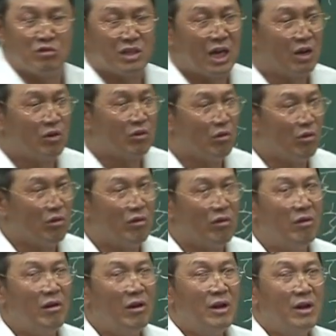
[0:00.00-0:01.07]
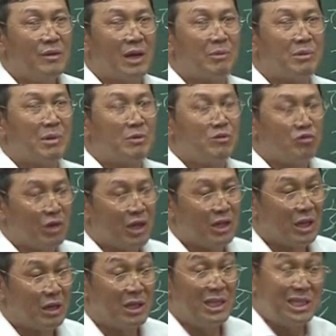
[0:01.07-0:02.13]
자기도 답답해
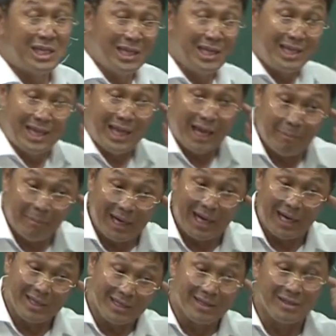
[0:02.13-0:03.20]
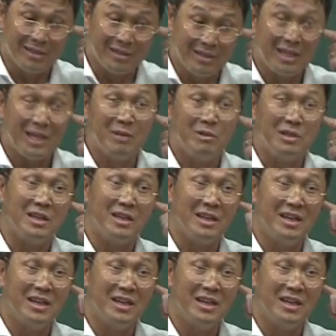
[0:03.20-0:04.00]
죽겠다는데 절대 안 망하거든 이러면서.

::::::::

**INSTRUCTIONS TO FOLLOW**
Repeat the records word for word. Leave out whatever pictures they hold.

**RESULT OF THIS TASK**
[0:00.00-0:01.07]
[0:01.07-0:02.13]
자기도 답답해
[0:02.13-0:03.20]
[0:03.20-0:04.00]
죽겠다는데 절대 안 망하거든 이러면서.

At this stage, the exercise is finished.